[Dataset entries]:
......
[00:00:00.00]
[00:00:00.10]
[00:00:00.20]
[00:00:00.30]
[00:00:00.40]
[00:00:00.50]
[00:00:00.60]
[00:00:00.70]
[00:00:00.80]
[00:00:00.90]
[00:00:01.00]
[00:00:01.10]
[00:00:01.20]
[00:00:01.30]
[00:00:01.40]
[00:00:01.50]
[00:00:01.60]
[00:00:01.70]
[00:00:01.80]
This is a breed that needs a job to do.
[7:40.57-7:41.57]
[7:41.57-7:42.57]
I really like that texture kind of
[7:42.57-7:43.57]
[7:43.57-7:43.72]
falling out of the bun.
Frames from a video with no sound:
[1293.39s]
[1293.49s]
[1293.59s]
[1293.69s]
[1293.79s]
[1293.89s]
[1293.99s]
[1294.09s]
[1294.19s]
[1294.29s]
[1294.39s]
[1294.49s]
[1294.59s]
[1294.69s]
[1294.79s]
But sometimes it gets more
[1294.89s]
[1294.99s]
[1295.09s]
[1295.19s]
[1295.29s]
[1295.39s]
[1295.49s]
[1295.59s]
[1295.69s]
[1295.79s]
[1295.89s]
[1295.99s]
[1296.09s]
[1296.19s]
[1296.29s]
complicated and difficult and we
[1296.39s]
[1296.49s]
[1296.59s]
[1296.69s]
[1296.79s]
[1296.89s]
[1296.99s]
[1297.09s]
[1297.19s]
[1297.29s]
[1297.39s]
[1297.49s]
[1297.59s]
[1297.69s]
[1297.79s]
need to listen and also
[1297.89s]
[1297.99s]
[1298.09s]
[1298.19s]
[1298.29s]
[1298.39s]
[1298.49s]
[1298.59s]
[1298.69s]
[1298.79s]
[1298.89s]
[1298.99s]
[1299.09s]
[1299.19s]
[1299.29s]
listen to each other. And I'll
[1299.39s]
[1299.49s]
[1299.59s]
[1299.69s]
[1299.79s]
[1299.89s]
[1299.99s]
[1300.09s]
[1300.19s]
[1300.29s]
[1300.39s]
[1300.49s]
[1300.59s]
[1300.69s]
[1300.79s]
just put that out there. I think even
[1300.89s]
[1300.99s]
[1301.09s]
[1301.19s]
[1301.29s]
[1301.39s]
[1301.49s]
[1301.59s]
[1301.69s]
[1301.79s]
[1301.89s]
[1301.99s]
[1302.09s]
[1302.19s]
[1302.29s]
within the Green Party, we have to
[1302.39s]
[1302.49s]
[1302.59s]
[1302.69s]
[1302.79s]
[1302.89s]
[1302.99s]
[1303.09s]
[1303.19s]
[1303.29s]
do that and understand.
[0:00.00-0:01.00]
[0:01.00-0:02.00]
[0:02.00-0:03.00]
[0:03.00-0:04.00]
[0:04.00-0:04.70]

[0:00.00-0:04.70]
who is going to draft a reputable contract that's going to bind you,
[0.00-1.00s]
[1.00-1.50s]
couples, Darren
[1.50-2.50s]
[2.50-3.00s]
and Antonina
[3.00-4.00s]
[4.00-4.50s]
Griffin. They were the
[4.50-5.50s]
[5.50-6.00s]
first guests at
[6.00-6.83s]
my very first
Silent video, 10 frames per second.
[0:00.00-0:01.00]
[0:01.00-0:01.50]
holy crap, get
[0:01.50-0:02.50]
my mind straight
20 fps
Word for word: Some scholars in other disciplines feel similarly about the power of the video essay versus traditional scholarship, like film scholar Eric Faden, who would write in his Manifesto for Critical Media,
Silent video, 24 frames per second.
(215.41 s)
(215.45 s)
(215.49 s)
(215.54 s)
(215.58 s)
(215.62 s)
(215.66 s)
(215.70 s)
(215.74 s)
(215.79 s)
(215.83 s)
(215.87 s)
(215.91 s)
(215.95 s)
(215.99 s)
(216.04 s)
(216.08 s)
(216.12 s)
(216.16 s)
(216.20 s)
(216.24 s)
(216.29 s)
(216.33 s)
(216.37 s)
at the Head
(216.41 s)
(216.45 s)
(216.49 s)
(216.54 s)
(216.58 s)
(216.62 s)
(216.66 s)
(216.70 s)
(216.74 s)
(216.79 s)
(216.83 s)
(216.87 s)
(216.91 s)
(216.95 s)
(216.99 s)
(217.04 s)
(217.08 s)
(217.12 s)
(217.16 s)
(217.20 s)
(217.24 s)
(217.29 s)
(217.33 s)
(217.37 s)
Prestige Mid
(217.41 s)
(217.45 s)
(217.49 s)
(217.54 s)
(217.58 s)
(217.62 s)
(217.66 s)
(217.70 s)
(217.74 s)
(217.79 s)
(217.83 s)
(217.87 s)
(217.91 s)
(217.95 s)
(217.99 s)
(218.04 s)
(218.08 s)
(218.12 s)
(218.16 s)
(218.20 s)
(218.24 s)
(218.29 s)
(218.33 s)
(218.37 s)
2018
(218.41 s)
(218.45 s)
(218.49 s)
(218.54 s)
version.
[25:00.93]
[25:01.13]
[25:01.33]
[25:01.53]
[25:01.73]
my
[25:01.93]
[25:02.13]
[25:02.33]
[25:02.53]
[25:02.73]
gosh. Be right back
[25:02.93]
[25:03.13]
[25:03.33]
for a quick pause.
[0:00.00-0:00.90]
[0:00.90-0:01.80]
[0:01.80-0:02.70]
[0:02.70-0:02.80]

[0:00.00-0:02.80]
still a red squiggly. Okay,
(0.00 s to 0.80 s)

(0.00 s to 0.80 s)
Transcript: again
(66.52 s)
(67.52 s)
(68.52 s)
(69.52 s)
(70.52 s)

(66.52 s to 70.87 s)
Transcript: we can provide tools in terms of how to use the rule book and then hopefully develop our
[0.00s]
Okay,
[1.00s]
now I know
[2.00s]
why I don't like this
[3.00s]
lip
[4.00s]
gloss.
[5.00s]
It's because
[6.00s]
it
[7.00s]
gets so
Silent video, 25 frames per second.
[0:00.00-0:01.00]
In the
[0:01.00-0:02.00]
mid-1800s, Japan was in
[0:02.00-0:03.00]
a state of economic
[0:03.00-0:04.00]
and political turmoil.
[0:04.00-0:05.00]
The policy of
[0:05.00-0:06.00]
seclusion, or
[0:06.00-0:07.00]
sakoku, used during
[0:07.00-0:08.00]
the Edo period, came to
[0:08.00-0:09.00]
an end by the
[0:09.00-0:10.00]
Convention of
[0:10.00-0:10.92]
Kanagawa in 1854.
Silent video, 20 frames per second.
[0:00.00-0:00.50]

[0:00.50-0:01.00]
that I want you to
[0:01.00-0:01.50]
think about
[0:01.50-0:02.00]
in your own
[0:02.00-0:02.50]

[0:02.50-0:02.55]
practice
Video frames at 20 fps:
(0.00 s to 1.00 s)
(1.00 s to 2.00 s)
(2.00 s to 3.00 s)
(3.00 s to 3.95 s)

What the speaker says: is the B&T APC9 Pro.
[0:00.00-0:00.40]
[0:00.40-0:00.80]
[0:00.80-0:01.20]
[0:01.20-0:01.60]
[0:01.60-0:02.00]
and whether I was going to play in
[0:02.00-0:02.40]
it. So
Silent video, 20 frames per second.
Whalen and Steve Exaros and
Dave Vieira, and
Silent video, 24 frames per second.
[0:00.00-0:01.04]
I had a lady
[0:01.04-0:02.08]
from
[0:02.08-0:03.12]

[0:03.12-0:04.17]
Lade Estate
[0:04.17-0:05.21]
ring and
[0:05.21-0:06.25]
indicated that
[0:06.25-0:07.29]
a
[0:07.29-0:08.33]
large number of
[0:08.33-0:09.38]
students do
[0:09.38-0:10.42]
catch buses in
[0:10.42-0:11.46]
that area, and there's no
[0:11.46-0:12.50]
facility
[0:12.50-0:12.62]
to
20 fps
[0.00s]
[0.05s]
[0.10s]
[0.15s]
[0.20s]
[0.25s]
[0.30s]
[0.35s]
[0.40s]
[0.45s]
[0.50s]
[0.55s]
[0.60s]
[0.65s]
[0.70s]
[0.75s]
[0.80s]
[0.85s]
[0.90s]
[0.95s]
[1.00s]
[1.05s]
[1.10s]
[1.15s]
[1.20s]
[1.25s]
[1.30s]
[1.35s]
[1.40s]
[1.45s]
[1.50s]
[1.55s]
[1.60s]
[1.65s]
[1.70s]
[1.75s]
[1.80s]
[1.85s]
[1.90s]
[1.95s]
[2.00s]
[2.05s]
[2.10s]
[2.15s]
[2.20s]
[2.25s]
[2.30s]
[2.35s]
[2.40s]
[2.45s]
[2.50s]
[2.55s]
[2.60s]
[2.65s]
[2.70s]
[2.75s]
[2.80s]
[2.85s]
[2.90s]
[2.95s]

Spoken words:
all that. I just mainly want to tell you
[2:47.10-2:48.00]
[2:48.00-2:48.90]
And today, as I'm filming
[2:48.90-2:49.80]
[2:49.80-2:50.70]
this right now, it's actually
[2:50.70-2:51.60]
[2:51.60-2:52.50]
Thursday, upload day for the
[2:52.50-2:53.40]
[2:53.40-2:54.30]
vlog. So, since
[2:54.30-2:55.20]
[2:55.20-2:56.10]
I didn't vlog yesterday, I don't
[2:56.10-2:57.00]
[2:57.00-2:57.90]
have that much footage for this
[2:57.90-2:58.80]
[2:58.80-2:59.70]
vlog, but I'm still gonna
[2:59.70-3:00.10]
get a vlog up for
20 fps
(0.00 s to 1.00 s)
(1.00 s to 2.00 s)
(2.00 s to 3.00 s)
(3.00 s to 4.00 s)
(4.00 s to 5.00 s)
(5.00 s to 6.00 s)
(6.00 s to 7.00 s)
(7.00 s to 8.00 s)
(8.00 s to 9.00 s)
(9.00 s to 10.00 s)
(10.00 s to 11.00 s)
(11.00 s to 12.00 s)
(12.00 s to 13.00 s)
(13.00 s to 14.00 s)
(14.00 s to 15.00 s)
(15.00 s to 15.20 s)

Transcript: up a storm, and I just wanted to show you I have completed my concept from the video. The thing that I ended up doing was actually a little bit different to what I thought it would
......
From the line containing "(3.00 s to 4.00 s)" to the final line of the data, repeat each line exactly. Include both ends.

(3.00 s to 4.00 s)
(4.00 s to 5.00 s)
(5.00 s to 6.00 s)
(6.00 s to 7.00 s)
(7.00 s to 8.00 s)
(8.00 s to 9.00 s)
(9.00 s to 10.00 s)
(10.00 s to 11.00 s)
(11.00 s to 12.00 s)
(12.00 s to 13.00 s)
(13.00 s to 14.00 s)
(14.00 s to 15.00 s)
(15.00 s to 15.20 s)

Transcript: up a storm, and I just wanted to show you I have completed my concept from the video. The thing that I ended up doing was actually a little bit different to what I thought it would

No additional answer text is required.